Benedict Breakfast every Sunday at Pear Tree
10 Reasons to be Proudly South African
We’re celebrating our heritage, and here are 10 reasons why you should be Proudly South African.
South Africa has faced seemingly insurmountable challenges and we have one of the most horrifically unique political histories of all time. We're here to celebrate the lemonade we have made from the lemons of our past. We can acknowledge how far we’ve come as one of Africa’s most successful countries, how far we have to go, and we rejoice in what makes us who we are! Here are CapeTownMag’s 10 reasons to be Proudly South African:
1. A braai
The tastiest of our 10 reasons is, of course, the South African-style barbeque. Chops, boerewors, skilpadjies (tortoise), Afrikaans-style potato salad with egg and condensed milk and even a side of Kasi pap! We’re some of the only people in the world to cook over fire because, well, it just tastes better!
2. The Please Call Me
Invented by Nkosana Makate to ensure his girlfriend would always let him know when she wanted to speak to him (even when she didn’t have airtime), the simple 'Please Call Me' we’ve all used has helped Vodacom generate billions of Rands in revenue.
3. Township Parties
It’s a Friday night and the tshisa nyama (braai vendor) is well underway. You can get a ngud (quart) of Black Label from the spaza shop on the corner for less than 20 bob or dance your night away at the famous Mzoli’s to kwaito tunes you won’t find anywhere else in the world.
4. The Big Five
Many foreigners often assume we have elephants and lions roaming in our literal backyard and although our immediate backyard may not be completely correct (unless you live in the Kruger National Park), our country is home to the most amazing wildlife and some of the last rhinos left on the planet.
5. Bunny Chow
Whether you’re from Chatsworth and your mother makes you a hot, hot Durban bunny on the regular or you’re just a frequent visitor to Indian Food Inn, we know you’ll agree when we say there’s not much else that can fill you up the way a good old hollowed-out loaf of bread filled with hearty curry can.

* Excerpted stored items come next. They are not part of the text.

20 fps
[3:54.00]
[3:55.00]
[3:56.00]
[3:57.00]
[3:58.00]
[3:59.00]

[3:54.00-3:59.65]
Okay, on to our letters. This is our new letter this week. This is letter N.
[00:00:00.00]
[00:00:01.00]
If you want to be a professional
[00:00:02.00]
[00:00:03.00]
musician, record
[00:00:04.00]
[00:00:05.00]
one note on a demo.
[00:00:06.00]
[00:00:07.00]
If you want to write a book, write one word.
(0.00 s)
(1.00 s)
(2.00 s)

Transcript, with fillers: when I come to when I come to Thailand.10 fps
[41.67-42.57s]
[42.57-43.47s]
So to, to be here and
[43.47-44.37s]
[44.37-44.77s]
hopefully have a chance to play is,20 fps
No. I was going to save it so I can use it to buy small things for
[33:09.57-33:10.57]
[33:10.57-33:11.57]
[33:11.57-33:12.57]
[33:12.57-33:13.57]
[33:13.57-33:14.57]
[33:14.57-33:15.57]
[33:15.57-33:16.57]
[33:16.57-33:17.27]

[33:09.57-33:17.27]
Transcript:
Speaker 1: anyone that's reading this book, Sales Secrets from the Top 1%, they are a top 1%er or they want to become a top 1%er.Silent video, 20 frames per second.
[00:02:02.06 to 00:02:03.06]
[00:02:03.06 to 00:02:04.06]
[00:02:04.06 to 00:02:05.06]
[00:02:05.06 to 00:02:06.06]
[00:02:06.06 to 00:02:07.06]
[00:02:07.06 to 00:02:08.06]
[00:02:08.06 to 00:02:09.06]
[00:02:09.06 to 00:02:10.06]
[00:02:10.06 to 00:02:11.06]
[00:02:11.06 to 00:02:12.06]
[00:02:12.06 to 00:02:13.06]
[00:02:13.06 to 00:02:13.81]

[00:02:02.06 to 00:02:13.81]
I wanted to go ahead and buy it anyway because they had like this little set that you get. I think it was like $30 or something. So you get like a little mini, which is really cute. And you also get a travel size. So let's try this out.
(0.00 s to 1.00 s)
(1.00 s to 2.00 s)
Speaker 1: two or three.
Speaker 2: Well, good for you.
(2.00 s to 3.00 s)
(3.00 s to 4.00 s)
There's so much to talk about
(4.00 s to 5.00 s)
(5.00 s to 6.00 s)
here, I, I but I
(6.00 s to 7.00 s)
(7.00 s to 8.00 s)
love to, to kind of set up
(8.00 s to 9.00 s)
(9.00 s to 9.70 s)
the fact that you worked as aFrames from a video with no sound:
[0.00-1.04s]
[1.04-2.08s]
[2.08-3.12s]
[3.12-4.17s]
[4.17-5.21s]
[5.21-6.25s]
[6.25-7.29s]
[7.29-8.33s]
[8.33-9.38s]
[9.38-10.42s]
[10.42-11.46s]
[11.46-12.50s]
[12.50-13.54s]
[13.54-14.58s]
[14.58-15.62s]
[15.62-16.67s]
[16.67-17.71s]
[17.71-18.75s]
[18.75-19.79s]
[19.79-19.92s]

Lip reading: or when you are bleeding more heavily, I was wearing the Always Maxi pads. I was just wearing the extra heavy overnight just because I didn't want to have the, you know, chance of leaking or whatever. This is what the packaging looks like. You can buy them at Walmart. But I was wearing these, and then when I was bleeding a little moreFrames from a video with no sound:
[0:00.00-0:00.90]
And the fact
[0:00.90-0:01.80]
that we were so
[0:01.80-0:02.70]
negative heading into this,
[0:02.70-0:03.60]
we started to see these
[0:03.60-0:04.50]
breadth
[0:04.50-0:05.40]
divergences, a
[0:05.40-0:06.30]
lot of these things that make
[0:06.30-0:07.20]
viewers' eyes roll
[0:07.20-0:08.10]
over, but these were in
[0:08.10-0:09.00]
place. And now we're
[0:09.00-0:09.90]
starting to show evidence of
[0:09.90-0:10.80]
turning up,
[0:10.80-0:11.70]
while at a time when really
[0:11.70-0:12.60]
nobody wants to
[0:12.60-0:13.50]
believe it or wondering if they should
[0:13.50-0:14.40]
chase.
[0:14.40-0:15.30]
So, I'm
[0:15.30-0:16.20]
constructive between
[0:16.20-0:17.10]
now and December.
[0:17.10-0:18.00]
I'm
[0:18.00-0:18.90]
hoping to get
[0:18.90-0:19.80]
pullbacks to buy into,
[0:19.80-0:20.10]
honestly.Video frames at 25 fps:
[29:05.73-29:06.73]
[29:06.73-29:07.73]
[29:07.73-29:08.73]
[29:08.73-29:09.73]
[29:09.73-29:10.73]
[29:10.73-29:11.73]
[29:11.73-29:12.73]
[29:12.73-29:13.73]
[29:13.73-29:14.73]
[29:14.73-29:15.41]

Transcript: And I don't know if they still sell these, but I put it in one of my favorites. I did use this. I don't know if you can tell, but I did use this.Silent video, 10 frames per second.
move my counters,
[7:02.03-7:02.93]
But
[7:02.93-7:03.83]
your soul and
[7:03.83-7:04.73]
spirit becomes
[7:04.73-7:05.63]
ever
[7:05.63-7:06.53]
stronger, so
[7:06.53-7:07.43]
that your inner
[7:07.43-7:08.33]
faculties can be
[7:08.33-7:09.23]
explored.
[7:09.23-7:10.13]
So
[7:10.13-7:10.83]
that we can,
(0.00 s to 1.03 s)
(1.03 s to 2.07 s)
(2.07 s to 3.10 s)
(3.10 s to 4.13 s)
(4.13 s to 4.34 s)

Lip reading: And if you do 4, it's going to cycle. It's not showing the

6. Growing Athletic Dominance
South Africans stood proud as our national athletes made their mark at the World Championships in Athletics, which took place in London this year. All eyes were on team South Africa, who put in their best performance to date. Cape Town born Wayde Van Niekerk went home with two medals; defending his title in the 400m sprints and achieving silver in the 200m. Caster Semenya turned up the heat by winning gold and breaking the national record in the women’s 800m, as well as taking bronze in the 1500m. Long jumpers Luvo Manyonga’s and Ruswahl Samaai’s performances brought in a gold and bronze medal, respectively. SA ended third overall and outclassed athletic supremacies like Britain and Ethiopia.
7. Table Mountain
Our burly backdrop is a World Wonder and it’s no doubt why. Capetonians will know what we’re talking about when we say the monumental beauty of our mountain truly never gets old. From tumbling tablecloth clouds to free cable car rides on your birthday, there is really no other mountain quite like it.
8. South African slang
China, my boet, you must tune us one time if you know anyone else in the world who will invite you to a jol on their stoep, or share a couple of cold brews with a bru. Stiek uit (pull through) if you do! We will pay you 5 Tiger if you know anyone that talks as kwaai (cool) as us Saffers do. Eish! There is no place quite like Mzansi.
9. Award-winning theatre: The Fall
The Fall is a combined effort of seven UCT graduates who share their experiences during the #RhodesMustFall student movement. The show was awarded The Scotsman’s Fringe First Award at the 2017 Edinburgh Festival Fringe, as well as The Edinburgh Stage award for outstanding performances. While presenting the award, Joyce McMillan, the Scotsman’s chief theatre critic, said, “What makes this show completely exceptional – is not just its energy, not just the live footage that we see of this very recent, and indeed, continuing revolution in South African higher education, and not just the fantastic musical and movement content, which is just completely mind-blowing, beautiful – but also the density and the seriousness of the political arguments which these young people are being forced to address at such an early age.”
10. Nelson Mandela
We know you were expecting this one, but the Father of the Nation can never go unmentioned when it is he who lead South Africa into the freedom that we enjoy today.